No more inaction by Congress on fixing our hypocritical and inconsistent immigration laws and policies.

No more reliance on fiction rather than the science of global warming.

No more manipulation of our media with false propaganda.

No more disastrous cuts in funding for those most in need.

No more federal cuts in community policing and local law enforcement grant programs for our cities.

No more inaction on stopping the genocide in the Darfur region of Sudan.

No more of the Patriot Act.

No more killing.

No more pre-emptive wars.

No more contempt for our long-time allies around the world.

No more dependence on foreign oil.

No more failure to impose increased fuel efficiency standards for automobiles.

No more energy policies developed in secret meetings between Dick Cheney and his energy company cronies.

No more excuses for failing to aggressively cut global warming pollutant emissions.

No more tragically incompetent federal responses to natural disasters.

No more tax cuts for the wealthiest, while the middle class and those who are economically-disadvantaged continue to struggle more and more each year.

No more reckless spending and massive tax cuts, resulting in historic deficits and historic accumulated national debt.

No more purchasing of elections by the wealthiest corporations and individuals in the country.
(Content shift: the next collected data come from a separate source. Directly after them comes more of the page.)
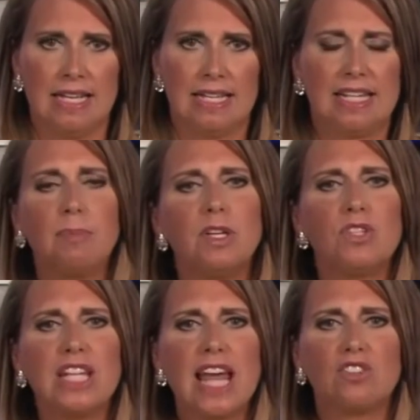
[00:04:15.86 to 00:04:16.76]

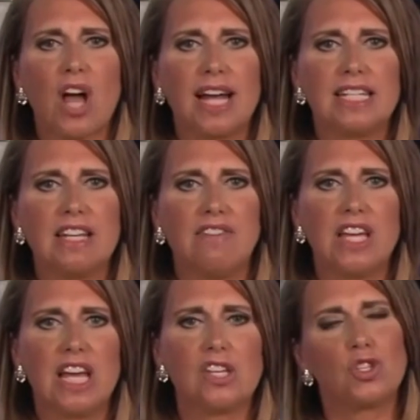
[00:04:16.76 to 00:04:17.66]
WTHI
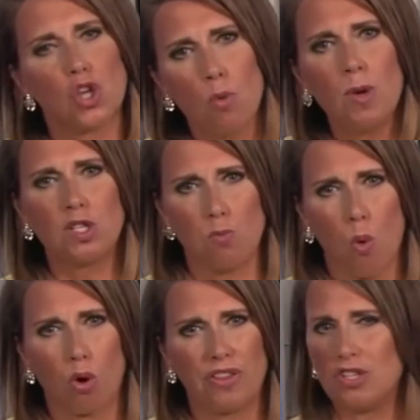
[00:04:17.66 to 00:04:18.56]
TV is so much
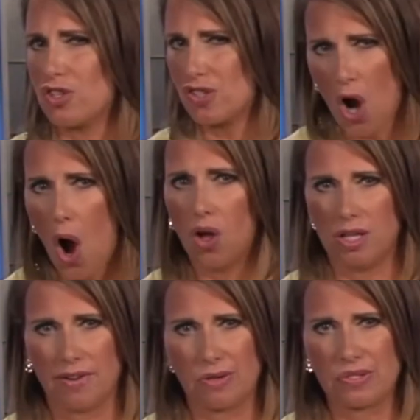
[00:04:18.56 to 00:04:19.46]
more than just call
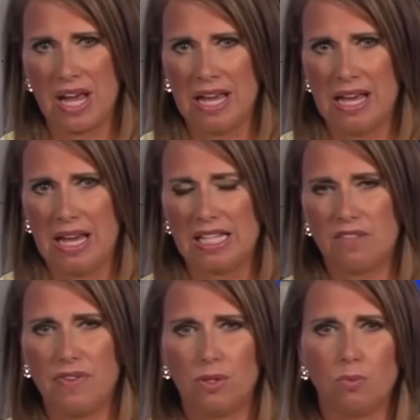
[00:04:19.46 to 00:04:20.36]
letters. It's
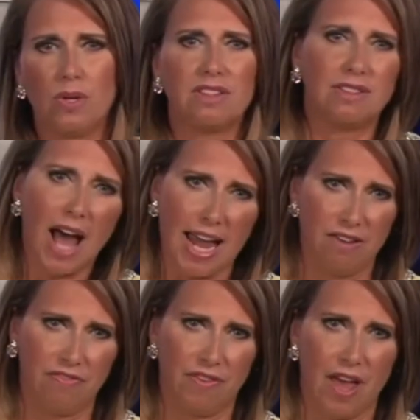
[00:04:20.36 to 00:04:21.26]
filled with
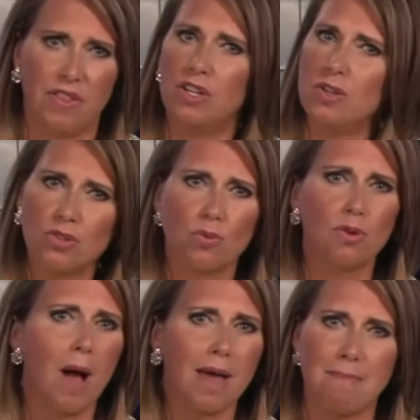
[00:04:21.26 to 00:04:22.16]
life, and the
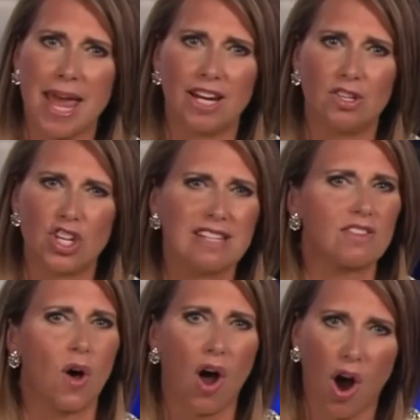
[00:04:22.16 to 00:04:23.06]
newsroom I manage is
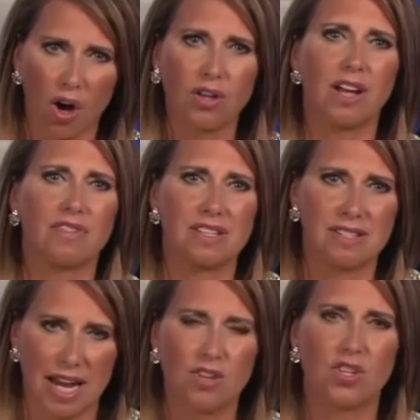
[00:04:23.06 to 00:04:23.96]
the heart of the
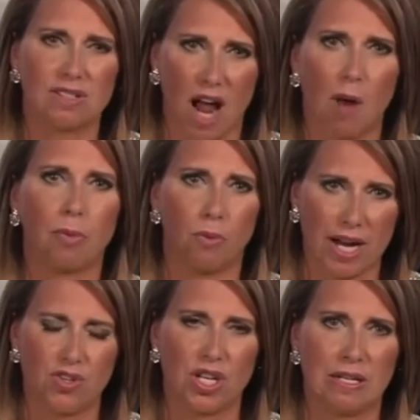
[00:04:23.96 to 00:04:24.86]
station's
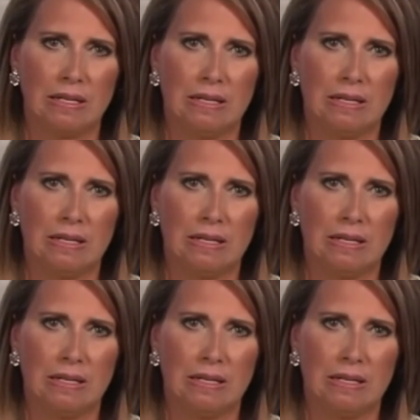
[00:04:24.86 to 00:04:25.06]
operation.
No more phony, ineffective, inhumane so-called war on drugs. No more failure to pass an increase in the minimum wage.

No more silence by the American people.

This is a new day. We will not be silent. We will continue to raise our voices. We will bring others with us. We will grow and grow, regardless of political party--unified in our insistence upon the truth, upon peace-making, upon more humane treatment of our brothers and sisters around the world.
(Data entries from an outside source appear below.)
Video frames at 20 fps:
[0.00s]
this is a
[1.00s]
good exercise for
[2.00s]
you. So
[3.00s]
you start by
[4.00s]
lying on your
We will be ever cognizant of our moral responsibility to speak up in the face of wrongdoing, and to work as we can for a better, safer, more just community, nation, and world.

So we won't let down. We won't be quiet. We will continue to resist the lies, the deception, the outrages of the Bush Administration. We will insist that peace be pursued, and that, as a nation, we help those in need. We must break the cycle of hatred, of intolerance, of exploitation. We must pursue peace as vigorously as the Bush Administration has pursued war. It's up to all of us to do our part.

Thank you everyone for lending your voices to this call for compassion, for peace, for greater humanity. Let us keep in mind the injunction of Dr. Martin Luther King, Jr.: "Our lives begin to end the day we become silent about things that matter."